## Your objective
Transcribe the records below exactly as they appear, omitting any pictures.

##### Recorded data

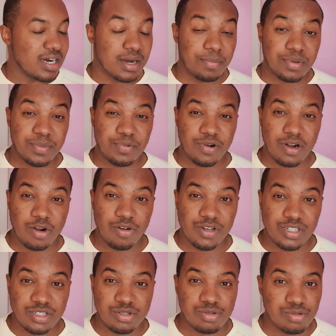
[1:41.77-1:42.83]
People are
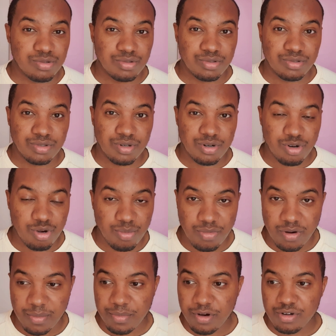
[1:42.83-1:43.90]
going to know
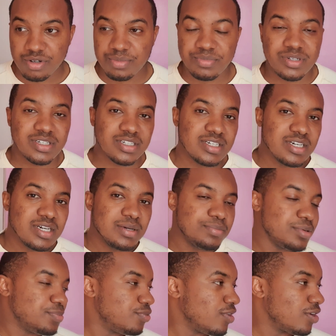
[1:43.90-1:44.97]
more about me.
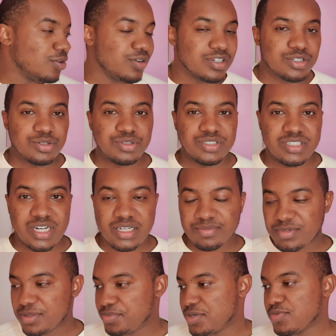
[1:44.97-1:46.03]
People are going to judge
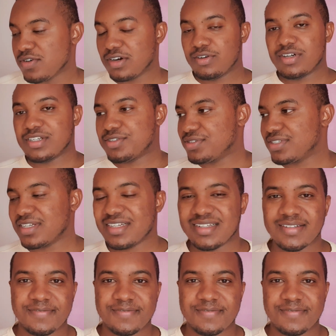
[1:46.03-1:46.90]
me. People are going to say,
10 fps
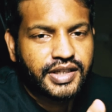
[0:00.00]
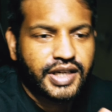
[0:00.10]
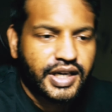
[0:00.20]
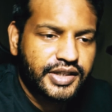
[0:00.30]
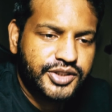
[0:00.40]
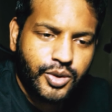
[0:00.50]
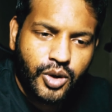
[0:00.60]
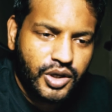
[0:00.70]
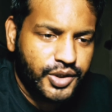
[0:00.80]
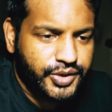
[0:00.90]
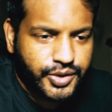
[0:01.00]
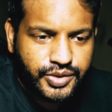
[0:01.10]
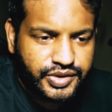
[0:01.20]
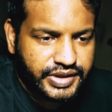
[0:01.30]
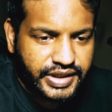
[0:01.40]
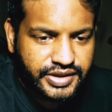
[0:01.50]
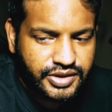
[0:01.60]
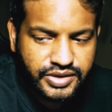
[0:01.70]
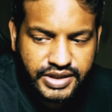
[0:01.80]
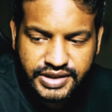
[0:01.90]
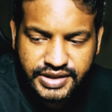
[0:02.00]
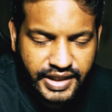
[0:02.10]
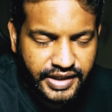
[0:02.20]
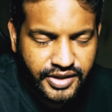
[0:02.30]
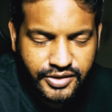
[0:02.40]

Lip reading: So all you do is you just take your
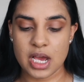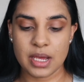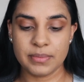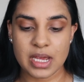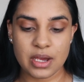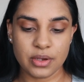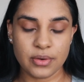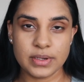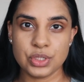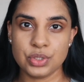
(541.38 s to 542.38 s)
I'm now
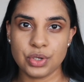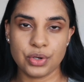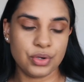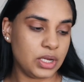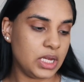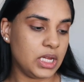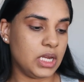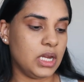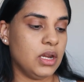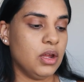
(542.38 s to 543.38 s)
going to go
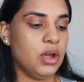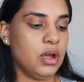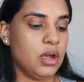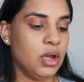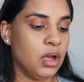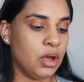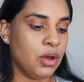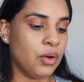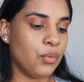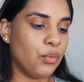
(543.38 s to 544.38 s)
in
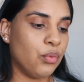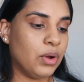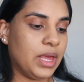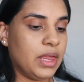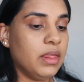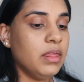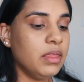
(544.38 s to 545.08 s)
with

##########

## Result of the task
[1:41.77-1:42.83]
People are
[1:42.83-1:43.90]
going to know
[1:43.90-1:44.97]
more about me.
[1:44.97-1:46.03]
People are going to judge
[1:46.03-1:46.90]
me. People are going to say,
10 fps
[0:00.00]
[0:00.10]
[0:00.20]
[0:00.30]
[0:00.40]
[0:00.50]
[0:00.60]
[0:00.70]
[0:00.80]
[0:00.90]
[0:01.00]
[0:01.10]
[0:01.20]
[0:01.30]
[0:01.40]
[0:01.50]
[0:01.60]
[0:01.70]
[0:01.80]
[0:01.90]
[0:02.00]
[0:02.10]
[0:02.20]
[0:02.30]
[0:02.40]

Lip reading: So all you do is you just take your
(541.38 s to 542.38 s)
I'm now
(542.38 s to 543.38 s)
going to go
(543.38 s to 544.38 s)
in
(544.38 s to 545.08 s)
with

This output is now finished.